I have done a fair amount of work with genetic algorithms quite successfully and thus far ignored genetic programming. As far as I know, most programs remain written by programmers, and I'm curious to know what is holding genetic programming back?
Some possible explanations I thought of are:
Any ideas?
This is something I have been considering in my own research, and I'd say there are many reasons:
The vast majority of research in the GP field has focused on producing formulas rather than the sort of software that gets produced by most programmers. There are plenty of computer scientists in the field, but very few are focused on producing the sort of programs you would expect, so advances have been slow in that area.
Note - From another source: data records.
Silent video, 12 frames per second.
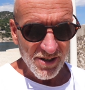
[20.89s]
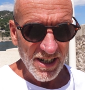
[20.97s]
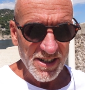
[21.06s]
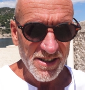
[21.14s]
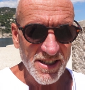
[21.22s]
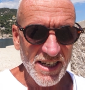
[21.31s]

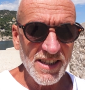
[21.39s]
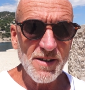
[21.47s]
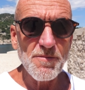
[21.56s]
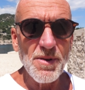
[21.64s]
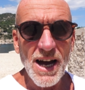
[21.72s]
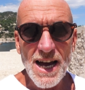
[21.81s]
trying to think
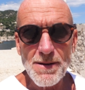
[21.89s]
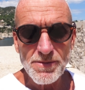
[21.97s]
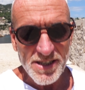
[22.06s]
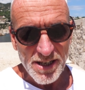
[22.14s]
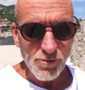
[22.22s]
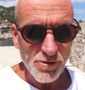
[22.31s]
that
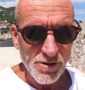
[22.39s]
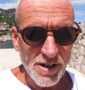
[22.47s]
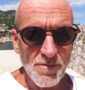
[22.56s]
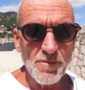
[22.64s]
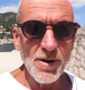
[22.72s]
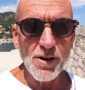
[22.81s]
perhaps they wouldn't
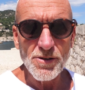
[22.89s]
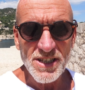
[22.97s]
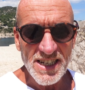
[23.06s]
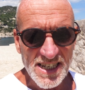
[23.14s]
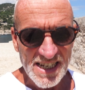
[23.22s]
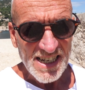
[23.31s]
impose
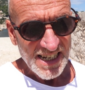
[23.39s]
it,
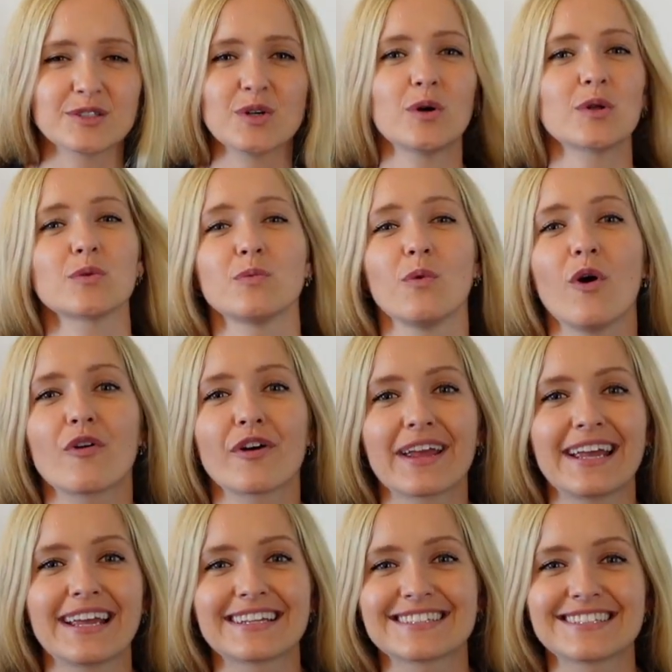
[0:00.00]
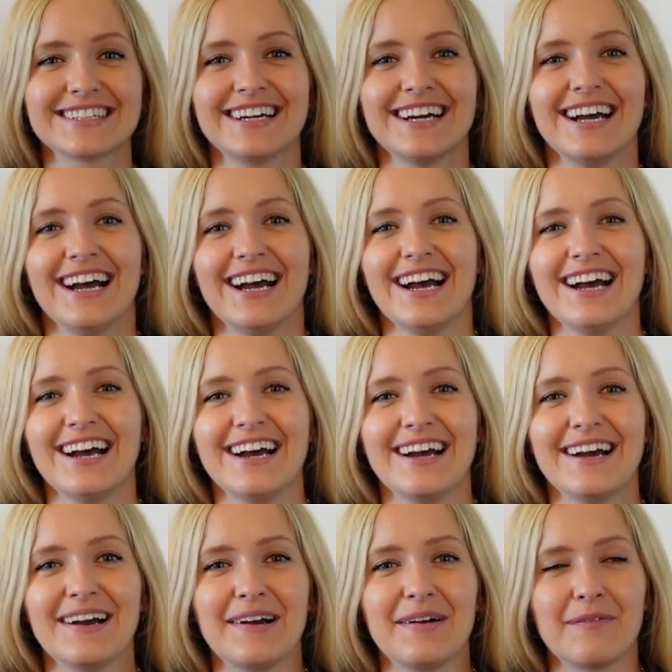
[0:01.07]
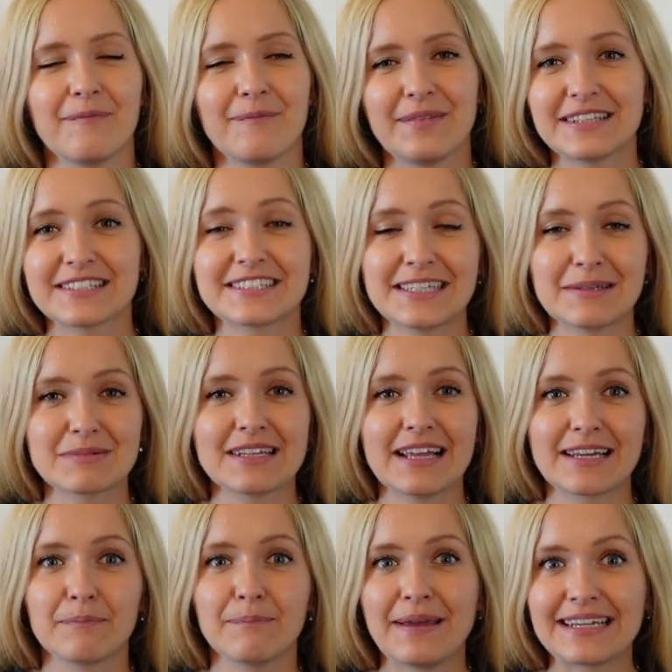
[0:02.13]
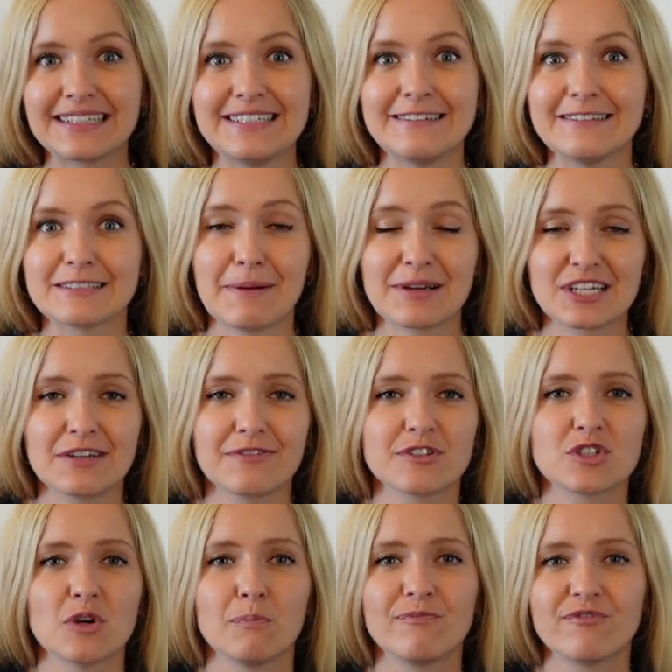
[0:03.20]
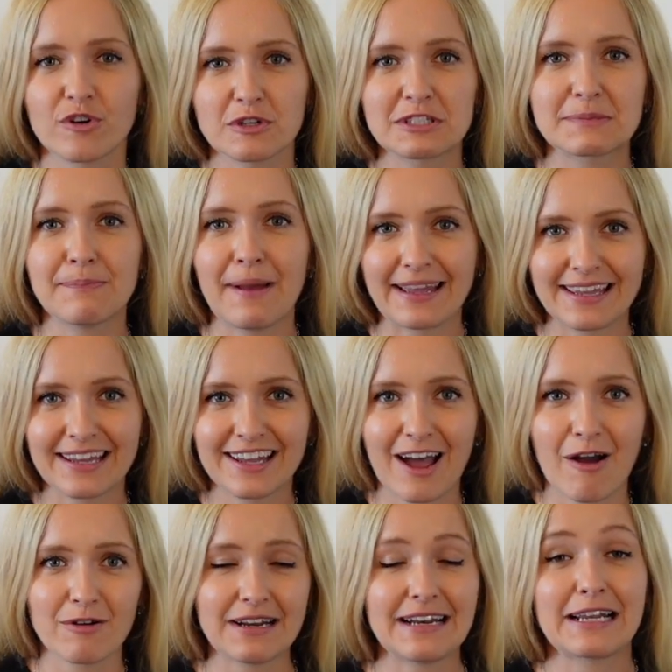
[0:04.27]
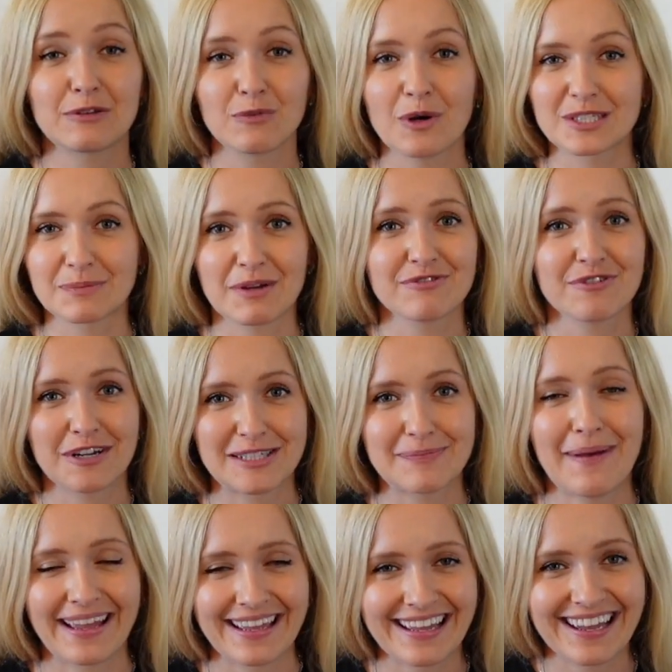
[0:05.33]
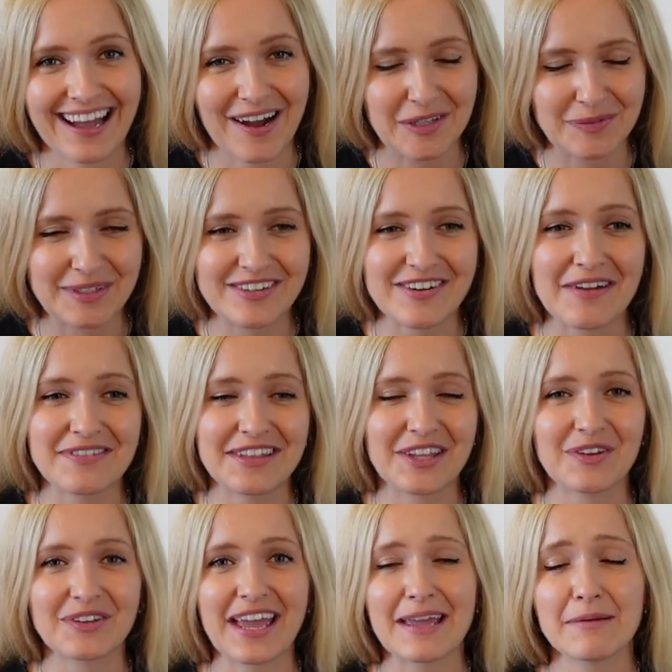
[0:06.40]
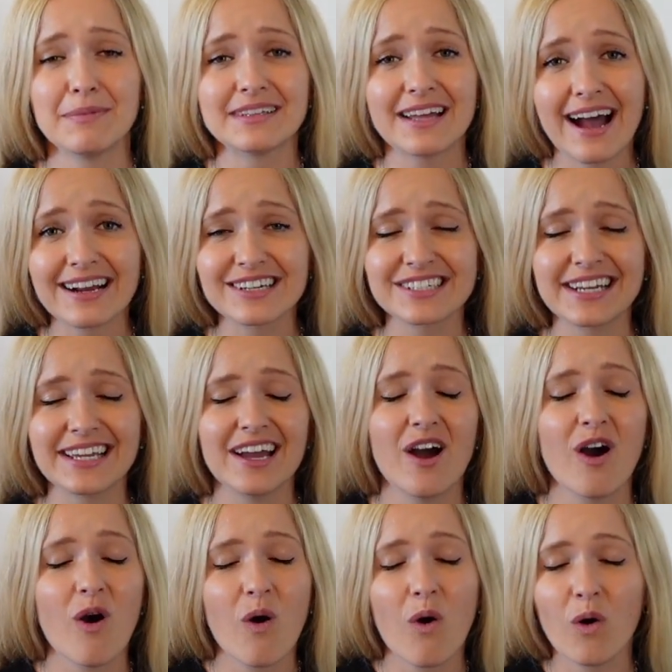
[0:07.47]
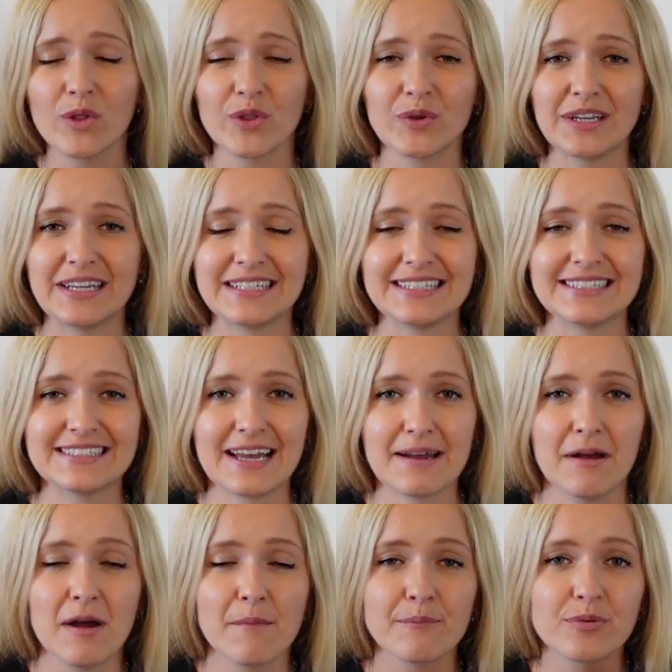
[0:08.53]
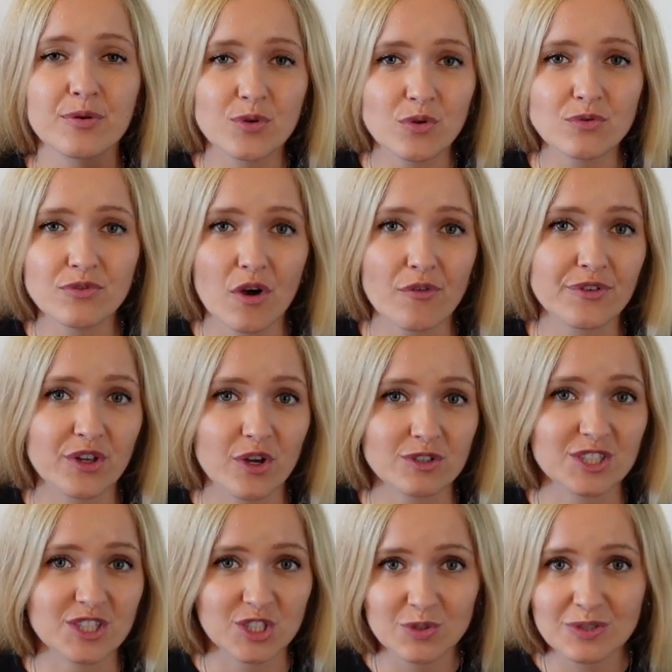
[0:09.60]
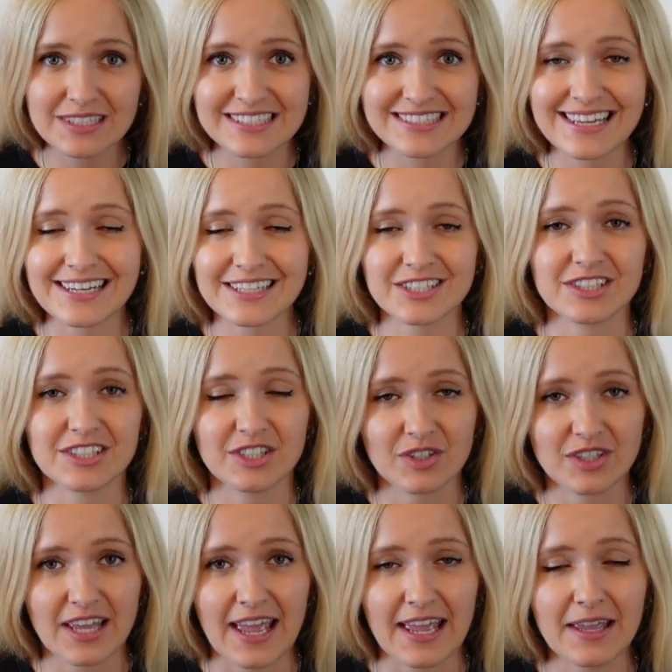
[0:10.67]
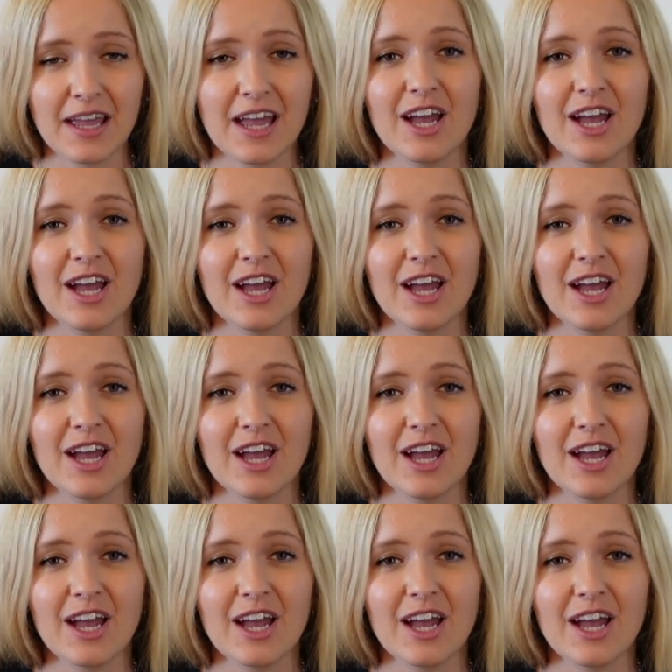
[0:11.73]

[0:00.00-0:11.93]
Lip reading: Don't worry. It seems like a big deal, especially if it's your first bank account. And it was my first bank account when I arrived in the UK. But actually, all you need is a proof of your student status in the UK.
There is a significant over emphasis on using LISP because it can produce nice tree structures which are easy to manipulate and unfortunatly imperative programs have been neglected because they involve solving some tricky problems. For GP to be taken seriously by programmers it has to produce imperative programs.
Real programs contain looping constructs, but loops are difficult to implement in GP without all sorts of ugly constraints to prevent infinite looping.
Genetic Programming does not scale well. It is fine for small problems, with a small available language, but as you say in your first point - the search space becomes too large very quickly.
Compared to a human programmer, GP can be very slow. It is however very parallelisable so is likely to benefit substantially as larger numbers of processor cores become the norm.
Another valid answer would be that it is difficult to trust code has been automatically generated. This is true, but in practice I doubt this has much impact because GP is not able to produce the right sort of programs in the first place.